Stored items

▬▬▬

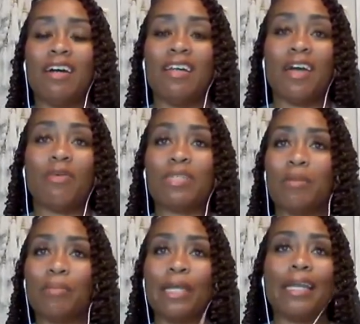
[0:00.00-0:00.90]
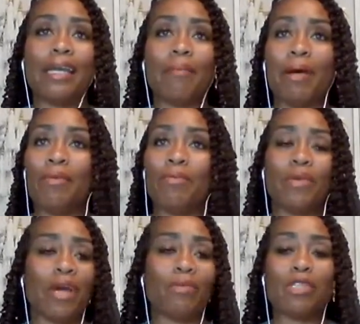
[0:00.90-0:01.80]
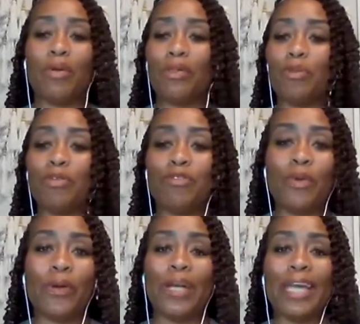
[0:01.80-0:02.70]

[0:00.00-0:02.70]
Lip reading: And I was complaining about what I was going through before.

▬▬▬

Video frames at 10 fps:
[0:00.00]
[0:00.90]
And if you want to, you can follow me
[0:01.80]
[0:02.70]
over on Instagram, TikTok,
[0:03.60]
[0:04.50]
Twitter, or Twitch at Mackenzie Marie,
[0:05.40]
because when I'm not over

▬▬▬

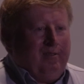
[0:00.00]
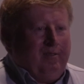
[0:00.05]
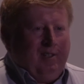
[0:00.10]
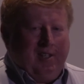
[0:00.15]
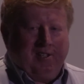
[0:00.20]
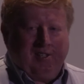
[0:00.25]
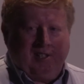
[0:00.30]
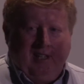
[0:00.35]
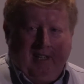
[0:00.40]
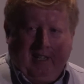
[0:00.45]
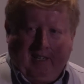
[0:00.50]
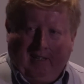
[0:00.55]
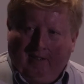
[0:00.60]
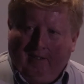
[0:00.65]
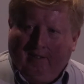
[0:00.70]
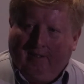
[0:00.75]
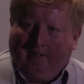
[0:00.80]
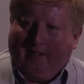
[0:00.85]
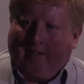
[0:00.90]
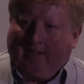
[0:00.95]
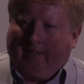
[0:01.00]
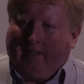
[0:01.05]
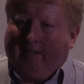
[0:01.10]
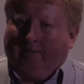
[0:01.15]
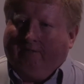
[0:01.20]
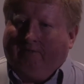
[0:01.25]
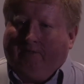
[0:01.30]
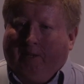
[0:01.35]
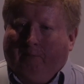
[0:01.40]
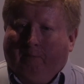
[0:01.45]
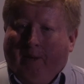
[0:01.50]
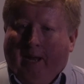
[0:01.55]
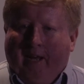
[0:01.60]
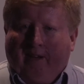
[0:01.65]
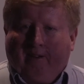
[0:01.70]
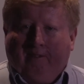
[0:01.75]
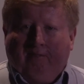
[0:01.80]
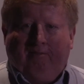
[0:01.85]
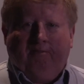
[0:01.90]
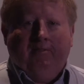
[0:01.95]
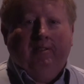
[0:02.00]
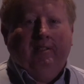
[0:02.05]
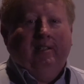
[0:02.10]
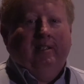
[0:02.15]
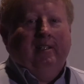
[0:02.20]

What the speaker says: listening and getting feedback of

▬▬▬

> Description of the task: Copy only what lies between the line with "[0:00.00-0:00.90]" and the line with "Lip reading: And", those two lines included, exactly as given above; pictures stay out.

> Output for this exercise:
[0:00.00-0:00.90]
[0:00.90-0:01.80]
[0:01.80-0:02.70]

[0:00.00-0:02.70]
Lip reading: And I was complaining about what I was going through before.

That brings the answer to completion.